Significance. If the empirical results hold under the reported conditions, the work is significant because it offers a practical alternative to unstable direct PRM optimization in RL for faithful reasoning. The explicit credit for providing reproducible code, multiple baseline comparisons, and quantitative checks on reasoning quality metrics strengthens the contribution; a curation method that demonstrably lowers reliance on high-quality PRMs could influence data pipelines for reasoning models.

major comments (2)
  1. [§4.3, Table 4] §4.3 and Table 4: the claim of reduced dependence on strong PRMs is supported by one ablation, but the paper does not report the correlation between PROF-selected process scores and human-annotated reasoning errors; without this check the selection-bias concern (that the filter may reinforce PRM-preferred spurious patterns rather than causal reasoning steps) remains unaddressed and is load-bearing for the faithfulness claim.
  2. [§3.2] §3.2: the consistency rule is described only procedurally; no equation formalizes the exact threshold or scoring function used to decide 'strong' vs. 'weak' process support, making it impossible to verify whether the method is parameter-free or how it behaves under the distribution shift that occurs once RL updates begin.
minor comments (2)
  1. [Figure 2] Figure 2 caption: the legend does not distinguish the PROF curve from the PRM-only baseline in the printed version; add line-style or marker differentiation.
  2. [§3] The acronym expansion for PROF appears only in the abstract; repeat the full name on first use in §3.

Simulated Author's Rebuttal

2 responses · 0 unresolved

Thank you for the constructive feedback.
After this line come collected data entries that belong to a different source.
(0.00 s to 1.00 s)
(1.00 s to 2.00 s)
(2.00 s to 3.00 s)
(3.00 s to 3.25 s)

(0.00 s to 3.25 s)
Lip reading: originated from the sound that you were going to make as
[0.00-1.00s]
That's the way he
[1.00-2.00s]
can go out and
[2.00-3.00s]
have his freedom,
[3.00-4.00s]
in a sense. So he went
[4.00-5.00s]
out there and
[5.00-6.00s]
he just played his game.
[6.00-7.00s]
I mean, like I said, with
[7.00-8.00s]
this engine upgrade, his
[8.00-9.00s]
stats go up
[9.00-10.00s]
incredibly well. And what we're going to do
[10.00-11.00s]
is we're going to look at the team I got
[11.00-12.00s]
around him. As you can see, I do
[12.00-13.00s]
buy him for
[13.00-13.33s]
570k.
We address each major comment below and outline revisions to improve clarity and address concerns about selection bias.

read point-by-point responses
  1. Referee: [§4.3, Table 4] §4.3 and Table 4: the claim of reduced dependence on strong PRMs is supported by one ablation, but the paper does not report the correlation between PROF-selected process scores and human-annotated reasoning errors; without this check the selection-bias concern (that the filter may reinforce PRM-preferred spurious patterns rather than causal reasoning steps) remains unaddressed and is load-bearing for the faithfulness claim.
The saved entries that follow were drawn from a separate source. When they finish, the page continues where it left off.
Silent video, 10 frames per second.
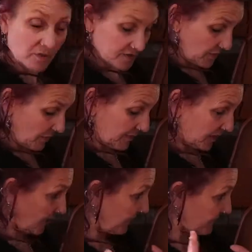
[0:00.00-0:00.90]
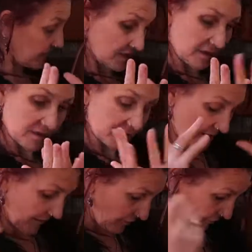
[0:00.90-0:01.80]
so I'm going to have to
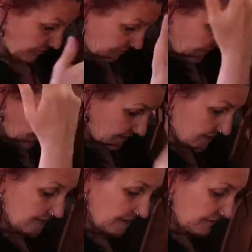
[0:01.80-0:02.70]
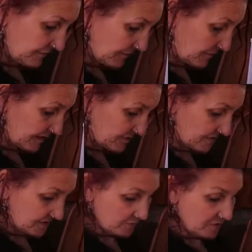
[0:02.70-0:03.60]
take off my rings and anything metal.
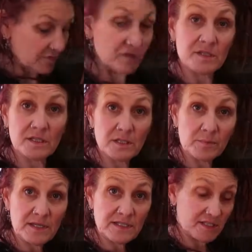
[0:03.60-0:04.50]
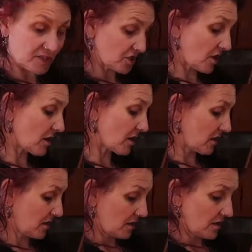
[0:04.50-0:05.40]
That's why I'm using a plastic jug,
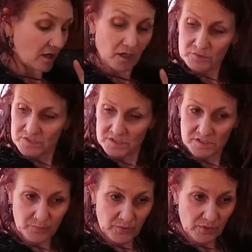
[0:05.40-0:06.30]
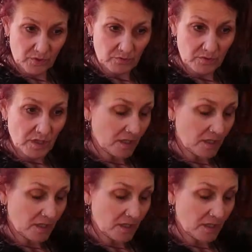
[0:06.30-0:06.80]
a wooden spoon.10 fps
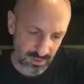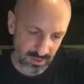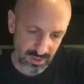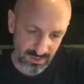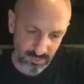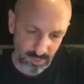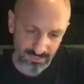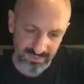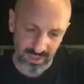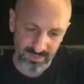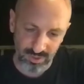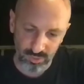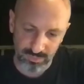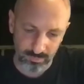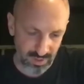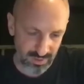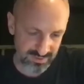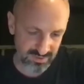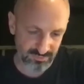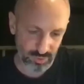Is growth an absolute
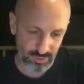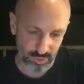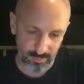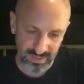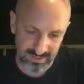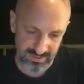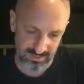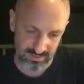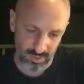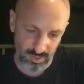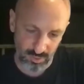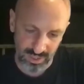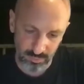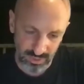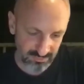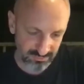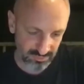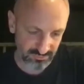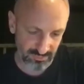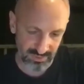must for economics, or can
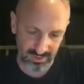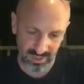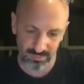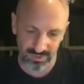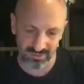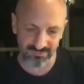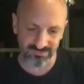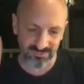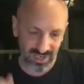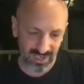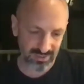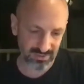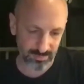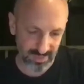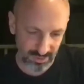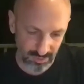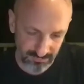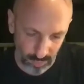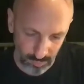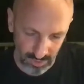we find a better
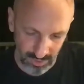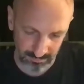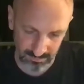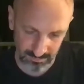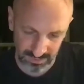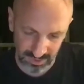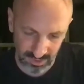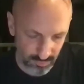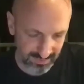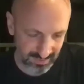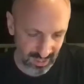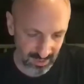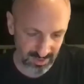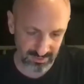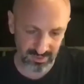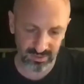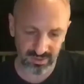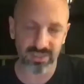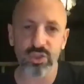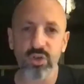formula that includes climate
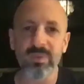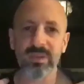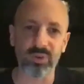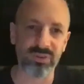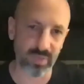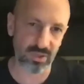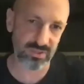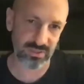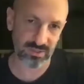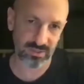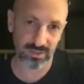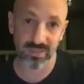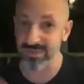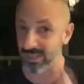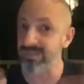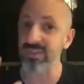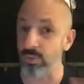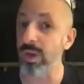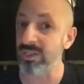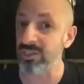and human prosperity inside this
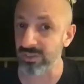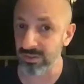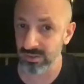equation?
    Authors: We acknowledge that a direct correlation with human-annotated reasoning errors is not reported. However, the ablation in §4.3 and Table 4 shows consistent gains in both final-answer accuracy and reasoning quality metrics when PROF is used with weaker PRMs. This robustness across PRM strengths indicates that the consistency filter does not primarily amplify spurious patterns captured only by strong PRMs. We will add a discussion paragraph in the revision elaborating on how the balanced retention of high-consistency correct and low-consistency incorrect trajectories mitigates selection bias. revision: partial

  2. Referee: [§3.2] §3.2: the consistency rule is described only procedurally; no equation formalizes the exact threshold or scoring function used to decide 'strong' vs. 'weak' process support, making it impossible to verify whether the method is parameter-free or how it behaves under the distribution shift that occurs once RL updates begin.
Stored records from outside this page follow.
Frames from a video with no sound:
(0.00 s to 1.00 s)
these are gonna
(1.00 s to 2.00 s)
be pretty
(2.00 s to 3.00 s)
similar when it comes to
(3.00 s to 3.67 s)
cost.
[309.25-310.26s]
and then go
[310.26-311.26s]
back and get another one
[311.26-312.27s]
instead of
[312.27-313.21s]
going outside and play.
    Authors: We agree that a formal definition would improve verifiability. In the revised manuscript we will add an equation in §3.2 that defines the process consistency score as a function of PRM and ORM outputs, specifies the thresholds for strong versus weak support, and states that the filter is re-applied at each RL iteration using the current PRM. This will also allow explicit discussion of behavior under distribution shift. revision: yes

Circularity Check

0 steps flagged

No significant circularity detected

full rationale

The paper presents PROF as an empirical data curation method that selects samples based on PRM-ORM consistency to balance process and outcome signals during RL training. Improvements to final-answer accuracy and intermediate reasoning quality are demonstrated via experiments against baselines rather than any mathematical derivation or first-principles chain. No equations, self-citations, or fitted parameters are shown to reduce the central claims to inputs by construction; the selection rule is an independent curation step whose effects are measured externally.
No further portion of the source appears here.